Я обернулся и только теперь обратил внимание на обладателя столь чудного голоса. Он лежал ничком на единственной одноярусной койке, выдвинутой на передний план. Когда я в первый раз скользнул по ней взглядом, мне показалось, что на кровати просто свалена груда одеял, теперь же разглядел торчащую из груды голову, покрытую короткими курчавыми волосами, которая с трудом приподнялась над подушкой и жалобно повторила:
– Дедушка хочет кушать!
Я вздрогнул, когда из-под кровати внезапно показалась чья-то рука, вложила в требовательно распахнутый рот шоколадную конфету и снова исчезла.
«Что за балаган?» – подумал я, когда ко мне подскочил белобрысый очкарик с очень серьезным лицом.
– Вы действительно разбираетесь в компьютерах? – спросил он.
Я только кивнул, глядя, как похожая на змея-искусителя рука вновь вынырнула из тени, на этот раз – с печеньем.
– Отлично.
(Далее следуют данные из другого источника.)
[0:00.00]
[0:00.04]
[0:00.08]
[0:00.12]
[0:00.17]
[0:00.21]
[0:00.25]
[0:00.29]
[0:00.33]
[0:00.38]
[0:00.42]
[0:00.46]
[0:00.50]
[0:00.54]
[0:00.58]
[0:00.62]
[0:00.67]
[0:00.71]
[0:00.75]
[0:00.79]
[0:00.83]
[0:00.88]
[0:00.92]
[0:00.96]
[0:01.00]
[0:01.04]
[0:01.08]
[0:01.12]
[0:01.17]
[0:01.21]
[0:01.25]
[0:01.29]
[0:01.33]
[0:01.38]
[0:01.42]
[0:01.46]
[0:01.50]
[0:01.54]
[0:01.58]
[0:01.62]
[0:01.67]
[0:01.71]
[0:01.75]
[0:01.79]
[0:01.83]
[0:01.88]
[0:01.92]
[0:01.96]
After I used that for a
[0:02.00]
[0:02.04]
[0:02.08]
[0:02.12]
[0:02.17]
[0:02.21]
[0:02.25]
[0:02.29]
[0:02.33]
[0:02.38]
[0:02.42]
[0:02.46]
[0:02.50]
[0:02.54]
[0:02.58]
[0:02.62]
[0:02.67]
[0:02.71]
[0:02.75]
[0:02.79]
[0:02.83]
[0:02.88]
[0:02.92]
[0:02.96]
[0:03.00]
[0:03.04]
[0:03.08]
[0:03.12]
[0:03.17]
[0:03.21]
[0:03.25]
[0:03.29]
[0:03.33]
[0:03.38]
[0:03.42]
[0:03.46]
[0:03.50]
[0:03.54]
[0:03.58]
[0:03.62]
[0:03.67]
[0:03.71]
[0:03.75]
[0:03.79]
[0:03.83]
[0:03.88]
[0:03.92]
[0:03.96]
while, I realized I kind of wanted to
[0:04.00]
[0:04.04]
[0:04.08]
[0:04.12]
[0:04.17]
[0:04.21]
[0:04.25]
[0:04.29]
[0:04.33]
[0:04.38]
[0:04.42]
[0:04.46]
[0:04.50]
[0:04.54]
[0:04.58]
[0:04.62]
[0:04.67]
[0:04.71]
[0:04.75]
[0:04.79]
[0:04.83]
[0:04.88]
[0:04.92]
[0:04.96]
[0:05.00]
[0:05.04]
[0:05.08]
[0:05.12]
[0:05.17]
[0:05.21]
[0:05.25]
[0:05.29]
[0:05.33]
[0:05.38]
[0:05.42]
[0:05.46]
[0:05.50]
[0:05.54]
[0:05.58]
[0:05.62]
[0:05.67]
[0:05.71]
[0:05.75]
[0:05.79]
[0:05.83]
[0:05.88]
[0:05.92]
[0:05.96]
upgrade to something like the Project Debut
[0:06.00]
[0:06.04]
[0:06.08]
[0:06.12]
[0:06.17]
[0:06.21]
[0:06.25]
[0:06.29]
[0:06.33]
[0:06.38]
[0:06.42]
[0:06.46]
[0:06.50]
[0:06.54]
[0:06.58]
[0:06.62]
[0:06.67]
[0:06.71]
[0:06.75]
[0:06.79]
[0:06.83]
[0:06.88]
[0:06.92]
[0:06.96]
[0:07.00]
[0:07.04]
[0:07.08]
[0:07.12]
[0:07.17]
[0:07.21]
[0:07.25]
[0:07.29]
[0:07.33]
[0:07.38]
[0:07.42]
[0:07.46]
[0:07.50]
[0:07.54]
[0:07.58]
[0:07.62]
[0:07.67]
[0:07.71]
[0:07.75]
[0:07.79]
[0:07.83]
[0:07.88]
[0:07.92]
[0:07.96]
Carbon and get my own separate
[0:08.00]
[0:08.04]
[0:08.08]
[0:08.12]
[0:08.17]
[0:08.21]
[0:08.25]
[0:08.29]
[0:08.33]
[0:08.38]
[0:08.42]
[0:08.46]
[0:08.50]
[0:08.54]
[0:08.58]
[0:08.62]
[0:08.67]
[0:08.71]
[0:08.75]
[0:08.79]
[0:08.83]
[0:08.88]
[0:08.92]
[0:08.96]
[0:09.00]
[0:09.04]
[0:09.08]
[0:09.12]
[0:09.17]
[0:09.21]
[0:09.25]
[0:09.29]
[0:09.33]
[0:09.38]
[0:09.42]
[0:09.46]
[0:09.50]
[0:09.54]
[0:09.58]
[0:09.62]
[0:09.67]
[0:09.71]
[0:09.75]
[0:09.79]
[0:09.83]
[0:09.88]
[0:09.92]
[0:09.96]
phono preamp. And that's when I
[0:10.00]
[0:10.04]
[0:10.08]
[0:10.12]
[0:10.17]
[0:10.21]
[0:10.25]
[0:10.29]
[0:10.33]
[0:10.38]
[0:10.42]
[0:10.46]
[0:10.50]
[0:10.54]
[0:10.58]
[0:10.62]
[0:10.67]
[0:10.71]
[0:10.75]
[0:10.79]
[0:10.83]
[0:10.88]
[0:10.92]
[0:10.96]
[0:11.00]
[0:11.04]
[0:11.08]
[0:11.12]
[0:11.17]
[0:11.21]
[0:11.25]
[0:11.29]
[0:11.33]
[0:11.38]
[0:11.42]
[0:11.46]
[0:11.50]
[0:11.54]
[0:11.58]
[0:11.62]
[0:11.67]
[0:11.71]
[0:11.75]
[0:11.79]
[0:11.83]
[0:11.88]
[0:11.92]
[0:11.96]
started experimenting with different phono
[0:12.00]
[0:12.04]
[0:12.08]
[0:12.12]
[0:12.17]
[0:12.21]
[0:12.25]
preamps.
Значит, вы представляете в общих чертах, как функционирует контроллер винчестера?
– И в необщих тоже, – рассеянно пробормотал я.
– Очень хорошо. Идемте за мной, – сказал очкарик и, бросив взгляд на лопоухого, скомандовал вполголоса: – Чеба, на место!
Чеба моргнул и через мгновение присоединился к толпе таких же, как он, гладко выбритых и лопоухих, и растворился бы в ней без следа, если бы не промокшая под дождем гимнастерка.
– Сюда. – Очкарик подвел меня к небольшой группе солдат, стоявшей несколько особняком от остальных. – Встаньте вот здесь, пожалуйста, и повернитесь вот так. Хорошо. А правую руку положите во-от сюда.
– Чего? – Запоздало возмутился я. То есть, мне следовало возмутиться раньше, но из-за собственной легкой растерянности и не допускающего возражений тона очкарика я некоторое время позволял ему манипулировать собой и почувствовал неладное, только когда он попытался положить мою руку на гладкий затылок какого-то угрюмого толстяка. – С какого это перепуга?
– Пожалуйста, не спорьте. Сделайте, как вас просят. – И чуть тише: – Поверьте, мы о-очень устали.
Серые глаза за линзами очков смотрели так спокойно и строго, что я не нашел в себе сил, чтобы возразить, а фраза «Я, между прочим, давно вышел из призывного возраста» перестала казаться мне удачным продолжением разговора.
Когда я опустил ладонь на бледно-розовую лысину, толстяк не пошевелился.
– Отлично, – сказал очкарик и громко хлопнул в ладоши, похожий в этот момент на режиссера перед началом съемок или, быть может, на дирижера оркестра. – Все готовы?